A Carp is any number of fish in the Cyprinidae family. Researchers recognize many different species in the family, all of which originate in Europe or Asia.

Of the many different species, one of the most well-known is the common species. For this reason, in this article we will focus primarily on this species. Read on to learn about the Carp.

Description of the Carp

This fish looks like a large dull-colored goldfish, though size and coloration vary by individual. It has a rather broad body with large scales. Adults range between 1 and 2 ft. long, but the domesticated version reaches much larger sizes. Wild adults reach weights of 30 or 40 lbs. regularly.

Interesting Facts About the Carp

This seemingly innocuous fish is actually one of the most damaging invasive species in the world. Learn more about this fish and what makes it unique, below.

  • Introduced – People took this fish species from its natural range and introduced it virtually worldwide. People kept and bred these fish for food, and introduced them to virtually every corner of the earth to use them as food there.
  • Invasive – Unfortunately, the populations boomed in their new environments without any true predators to keep them in check. They out compete the native wildlife, including fish and waterfowl, for food.
  • Daughterless Carp Project – One method of controlling this invasive fish is the Daughterless Carp Project. Researchers genetically modify the Carp so that they only produce male offspring, and thus cannot continue to reproduce.
  • Vulnerable Populations – Ironically, despite their booming invasive populations, in their native range the IUCN lists the species as Vulnerable. Within the region, people control and regulate the rivers that the fish live in to prevent flooding. However, the fish only reproduce in floodplains, which means their native populations are in decline.

Habitat of the Carp

These fish can survive in a number of different habitat types, which makes them successful invasive species. They prefer living in large bodies of water with slow moving currents, like lakes and ponds. However, they can survive in virtually any freshwater ecosystem. Many live in man-made habitats, like reservoirs, canals, ponds, and more.

Distribution of the Carp

Naturally, this species lives throughout various regions of Europe. They live in freshwater habitats from the Middle East throughout most of Europe and into northern Africa. However, their introduced populations persist across the globe. Some of the most problematic areas include Australia and North America.

Diet of the Carp

This species is omnivorous, which means that it eats both animals and plants. They feed primarily by rummaging along the bottom sediment. While moving along the bottom, they suck up mouthfuls of sand or mud and spit it out. Then, they snatch up any edible pieces floating about.

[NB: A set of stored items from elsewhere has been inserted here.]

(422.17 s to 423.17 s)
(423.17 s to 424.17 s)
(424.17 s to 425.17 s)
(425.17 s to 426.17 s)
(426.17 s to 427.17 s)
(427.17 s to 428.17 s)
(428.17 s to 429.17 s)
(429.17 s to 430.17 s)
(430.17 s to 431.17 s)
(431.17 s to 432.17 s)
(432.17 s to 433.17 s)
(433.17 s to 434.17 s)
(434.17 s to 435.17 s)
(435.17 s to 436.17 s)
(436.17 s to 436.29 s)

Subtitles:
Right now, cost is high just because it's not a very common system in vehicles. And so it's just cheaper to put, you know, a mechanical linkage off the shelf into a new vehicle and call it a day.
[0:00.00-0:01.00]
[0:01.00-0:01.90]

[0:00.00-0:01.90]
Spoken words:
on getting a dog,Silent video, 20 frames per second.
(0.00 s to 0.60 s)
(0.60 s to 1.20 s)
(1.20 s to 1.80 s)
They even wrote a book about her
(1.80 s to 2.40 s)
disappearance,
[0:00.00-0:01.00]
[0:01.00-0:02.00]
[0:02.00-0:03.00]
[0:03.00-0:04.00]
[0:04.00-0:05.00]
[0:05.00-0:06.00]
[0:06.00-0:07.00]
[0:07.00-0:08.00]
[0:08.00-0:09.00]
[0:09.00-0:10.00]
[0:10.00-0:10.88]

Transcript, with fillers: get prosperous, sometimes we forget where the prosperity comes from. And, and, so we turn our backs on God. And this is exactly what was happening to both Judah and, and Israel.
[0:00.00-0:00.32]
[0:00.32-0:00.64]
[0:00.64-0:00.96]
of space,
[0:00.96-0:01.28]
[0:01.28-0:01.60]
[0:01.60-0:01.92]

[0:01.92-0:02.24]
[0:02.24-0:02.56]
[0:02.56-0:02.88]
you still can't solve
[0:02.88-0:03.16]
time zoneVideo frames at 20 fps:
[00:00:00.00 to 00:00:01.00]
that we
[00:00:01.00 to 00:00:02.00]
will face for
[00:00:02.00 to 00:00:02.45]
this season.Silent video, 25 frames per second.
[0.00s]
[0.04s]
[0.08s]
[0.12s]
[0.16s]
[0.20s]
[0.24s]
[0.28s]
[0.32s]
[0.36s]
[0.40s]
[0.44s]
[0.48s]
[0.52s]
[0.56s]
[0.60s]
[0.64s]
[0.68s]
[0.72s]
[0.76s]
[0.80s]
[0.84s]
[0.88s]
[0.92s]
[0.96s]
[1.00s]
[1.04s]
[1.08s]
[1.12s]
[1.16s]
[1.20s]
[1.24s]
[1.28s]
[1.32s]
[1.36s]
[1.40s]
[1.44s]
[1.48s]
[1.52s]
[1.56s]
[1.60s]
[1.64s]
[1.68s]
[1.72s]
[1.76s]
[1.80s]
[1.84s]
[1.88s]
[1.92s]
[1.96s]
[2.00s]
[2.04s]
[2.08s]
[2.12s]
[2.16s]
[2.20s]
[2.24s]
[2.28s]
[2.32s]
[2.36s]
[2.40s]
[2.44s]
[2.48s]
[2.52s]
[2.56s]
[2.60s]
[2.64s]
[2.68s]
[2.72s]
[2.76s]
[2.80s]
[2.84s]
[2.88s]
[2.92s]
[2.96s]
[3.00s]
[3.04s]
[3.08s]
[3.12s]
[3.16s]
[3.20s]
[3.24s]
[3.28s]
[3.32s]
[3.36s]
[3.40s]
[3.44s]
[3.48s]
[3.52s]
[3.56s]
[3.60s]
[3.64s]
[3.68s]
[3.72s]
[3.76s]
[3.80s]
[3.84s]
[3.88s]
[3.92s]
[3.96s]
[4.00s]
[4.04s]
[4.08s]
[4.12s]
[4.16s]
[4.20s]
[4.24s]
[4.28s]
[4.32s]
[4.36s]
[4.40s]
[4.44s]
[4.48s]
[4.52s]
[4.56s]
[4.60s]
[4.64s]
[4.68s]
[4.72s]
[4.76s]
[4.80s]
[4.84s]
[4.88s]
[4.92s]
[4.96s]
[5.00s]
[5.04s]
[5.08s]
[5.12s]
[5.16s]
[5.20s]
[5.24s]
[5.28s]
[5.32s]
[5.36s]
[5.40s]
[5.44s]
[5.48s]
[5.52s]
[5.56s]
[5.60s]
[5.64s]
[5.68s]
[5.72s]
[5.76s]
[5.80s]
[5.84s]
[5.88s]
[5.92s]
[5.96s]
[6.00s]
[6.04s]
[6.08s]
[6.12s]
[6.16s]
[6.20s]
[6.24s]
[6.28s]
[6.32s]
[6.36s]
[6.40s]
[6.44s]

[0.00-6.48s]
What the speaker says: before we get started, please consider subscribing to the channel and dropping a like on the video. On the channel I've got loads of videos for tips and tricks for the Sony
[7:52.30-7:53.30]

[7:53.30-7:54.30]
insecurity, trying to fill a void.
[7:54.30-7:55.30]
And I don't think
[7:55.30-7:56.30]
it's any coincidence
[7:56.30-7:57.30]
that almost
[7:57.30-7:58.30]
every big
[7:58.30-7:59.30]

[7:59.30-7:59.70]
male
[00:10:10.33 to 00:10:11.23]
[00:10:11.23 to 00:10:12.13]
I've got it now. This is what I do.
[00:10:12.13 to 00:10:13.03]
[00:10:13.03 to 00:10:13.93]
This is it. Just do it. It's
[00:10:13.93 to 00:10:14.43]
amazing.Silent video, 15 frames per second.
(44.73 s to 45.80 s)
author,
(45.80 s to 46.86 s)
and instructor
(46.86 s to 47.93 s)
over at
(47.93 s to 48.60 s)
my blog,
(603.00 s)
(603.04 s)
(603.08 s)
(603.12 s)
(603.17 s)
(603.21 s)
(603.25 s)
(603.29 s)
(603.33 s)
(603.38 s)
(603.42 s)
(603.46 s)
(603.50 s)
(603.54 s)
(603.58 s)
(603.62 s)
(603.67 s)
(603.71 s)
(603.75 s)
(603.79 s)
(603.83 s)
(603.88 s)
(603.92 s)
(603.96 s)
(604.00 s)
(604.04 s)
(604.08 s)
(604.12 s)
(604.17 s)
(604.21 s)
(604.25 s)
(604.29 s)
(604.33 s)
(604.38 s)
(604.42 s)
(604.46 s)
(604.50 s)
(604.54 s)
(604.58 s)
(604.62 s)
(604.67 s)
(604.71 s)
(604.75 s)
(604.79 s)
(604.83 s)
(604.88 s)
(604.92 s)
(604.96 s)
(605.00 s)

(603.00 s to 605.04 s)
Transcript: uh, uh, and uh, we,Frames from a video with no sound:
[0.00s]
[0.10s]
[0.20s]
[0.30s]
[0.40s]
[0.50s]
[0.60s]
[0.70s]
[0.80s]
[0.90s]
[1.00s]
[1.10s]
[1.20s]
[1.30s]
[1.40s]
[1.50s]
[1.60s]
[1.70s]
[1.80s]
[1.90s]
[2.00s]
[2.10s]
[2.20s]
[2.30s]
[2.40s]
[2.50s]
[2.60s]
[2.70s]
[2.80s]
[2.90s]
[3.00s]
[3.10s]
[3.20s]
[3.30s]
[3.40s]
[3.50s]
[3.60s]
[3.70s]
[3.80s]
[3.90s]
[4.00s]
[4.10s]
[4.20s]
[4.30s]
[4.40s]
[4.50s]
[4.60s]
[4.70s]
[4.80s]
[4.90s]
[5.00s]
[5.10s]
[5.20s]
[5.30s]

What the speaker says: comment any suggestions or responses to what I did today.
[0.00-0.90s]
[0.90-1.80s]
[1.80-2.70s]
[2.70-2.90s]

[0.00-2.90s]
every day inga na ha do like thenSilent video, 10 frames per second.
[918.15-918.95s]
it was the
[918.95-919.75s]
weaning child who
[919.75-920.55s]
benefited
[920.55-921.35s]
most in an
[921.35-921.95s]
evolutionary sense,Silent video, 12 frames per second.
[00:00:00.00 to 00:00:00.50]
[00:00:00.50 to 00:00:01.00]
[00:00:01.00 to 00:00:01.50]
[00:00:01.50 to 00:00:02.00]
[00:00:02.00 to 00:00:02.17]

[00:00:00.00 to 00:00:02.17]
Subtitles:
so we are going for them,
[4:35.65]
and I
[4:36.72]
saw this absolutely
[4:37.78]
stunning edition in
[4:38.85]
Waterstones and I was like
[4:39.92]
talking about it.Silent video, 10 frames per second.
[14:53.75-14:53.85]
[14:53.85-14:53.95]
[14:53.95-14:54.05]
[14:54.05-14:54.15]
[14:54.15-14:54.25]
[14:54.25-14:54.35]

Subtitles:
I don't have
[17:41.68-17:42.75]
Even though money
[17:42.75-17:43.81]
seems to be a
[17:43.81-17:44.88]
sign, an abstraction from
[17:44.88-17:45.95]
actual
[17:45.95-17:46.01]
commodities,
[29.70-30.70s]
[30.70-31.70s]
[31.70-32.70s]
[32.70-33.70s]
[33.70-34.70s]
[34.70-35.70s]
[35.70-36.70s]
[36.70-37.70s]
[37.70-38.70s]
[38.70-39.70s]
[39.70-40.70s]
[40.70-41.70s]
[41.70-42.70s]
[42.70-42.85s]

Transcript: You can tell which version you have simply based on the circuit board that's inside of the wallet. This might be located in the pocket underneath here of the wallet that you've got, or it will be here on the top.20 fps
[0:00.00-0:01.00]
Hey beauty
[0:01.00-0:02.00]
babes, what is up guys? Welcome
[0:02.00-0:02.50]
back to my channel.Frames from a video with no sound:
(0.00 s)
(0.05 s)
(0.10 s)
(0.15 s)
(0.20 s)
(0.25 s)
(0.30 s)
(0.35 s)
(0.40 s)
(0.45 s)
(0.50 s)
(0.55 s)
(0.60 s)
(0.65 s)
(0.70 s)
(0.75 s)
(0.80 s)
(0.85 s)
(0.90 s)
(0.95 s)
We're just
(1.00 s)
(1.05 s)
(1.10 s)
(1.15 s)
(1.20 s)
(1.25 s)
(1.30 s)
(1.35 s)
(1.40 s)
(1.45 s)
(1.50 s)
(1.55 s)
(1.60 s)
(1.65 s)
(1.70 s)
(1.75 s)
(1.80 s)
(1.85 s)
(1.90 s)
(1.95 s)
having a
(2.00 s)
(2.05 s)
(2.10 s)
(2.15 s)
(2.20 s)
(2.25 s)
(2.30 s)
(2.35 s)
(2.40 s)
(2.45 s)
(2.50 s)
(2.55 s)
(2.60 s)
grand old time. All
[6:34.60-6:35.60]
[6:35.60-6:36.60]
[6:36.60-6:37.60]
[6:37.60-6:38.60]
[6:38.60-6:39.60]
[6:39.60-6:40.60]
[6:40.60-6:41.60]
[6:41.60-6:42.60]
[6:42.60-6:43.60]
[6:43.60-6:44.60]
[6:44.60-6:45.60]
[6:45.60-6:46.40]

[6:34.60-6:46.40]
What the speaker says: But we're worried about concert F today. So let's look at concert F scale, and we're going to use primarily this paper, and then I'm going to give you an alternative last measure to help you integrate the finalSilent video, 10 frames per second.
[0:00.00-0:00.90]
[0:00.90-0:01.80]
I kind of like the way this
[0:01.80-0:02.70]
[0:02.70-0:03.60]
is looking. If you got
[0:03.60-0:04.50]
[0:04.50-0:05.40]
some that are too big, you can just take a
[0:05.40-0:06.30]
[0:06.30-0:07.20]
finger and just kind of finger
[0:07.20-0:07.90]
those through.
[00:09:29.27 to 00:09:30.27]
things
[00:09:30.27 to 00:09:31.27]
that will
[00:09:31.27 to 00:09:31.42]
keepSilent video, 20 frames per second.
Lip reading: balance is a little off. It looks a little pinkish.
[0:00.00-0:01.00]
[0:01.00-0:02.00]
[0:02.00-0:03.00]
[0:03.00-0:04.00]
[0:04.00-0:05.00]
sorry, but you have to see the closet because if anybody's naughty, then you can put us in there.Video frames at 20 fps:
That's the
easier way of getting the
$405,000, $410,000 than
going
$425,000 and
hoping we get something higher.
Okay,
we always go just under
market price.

Some commonly eaten items include fish and insect eggs, algae, zooplankton, worms, leaves, seeds, insects, snails, crustaceans, and more. Basically, they eat just about anything that they can easily catch.

Carp and Human Interaction

Humans interact with these fish in a number of ways, including commercial fish farming and sport fishing. People also work to control invasive populations using numerous methods, as discussed in “Interesting Facts” above.

Though one of the most destructive invasive species, the natural populations of this fish suffer from human interaction. The IUCN currently lists the species as Vulnerable.


People have been farming this fish from Roman times until today. Over the course of this time, humans have selected only the largest individuals for consumption and have subsequently domesticated this species. Though they are related, our pet goldfish did not come from this species.

Does the Carp Make a Good Pet

No, this species does not make a good pet. Though they are related, our pet goldfish did not come from this species. These fish grow quite large, and have virtually no upside as an aquarium species.

Carp Care

This species is one of the most commonly kept in aquaculture, or fish farming. People keep the fish in large ponds or man-made tanks. They use different tanks for spawning fish, larval fish, and juveniles.

Many facilities keep the fish in ponds and water sources with a natural food supply, such as algae and zooplankton. Additionally, they often keep the fish in ponds with other species, like tilapia.

Behavior of the Carp

Behavior varies slightly based on the age. Younger animals school in larger groups, and older animals remain in smaller schools. The fish forage along the bottom of their water source, usually in sandy or muddy substrates. Particularly large animals live solitary lives and do not socialize outside of breeding.

Reproduction of the Carp

These fish breed via spawning, where fertilization occurs outside of the body. Females lay their eggs over underwater vegetation, and then the males fertilize the eggs. Large females produce as many as 300,000 eggs. It takes about 3 days for the eggs to hatch. The young reach sexual maturity at about 3 years of age.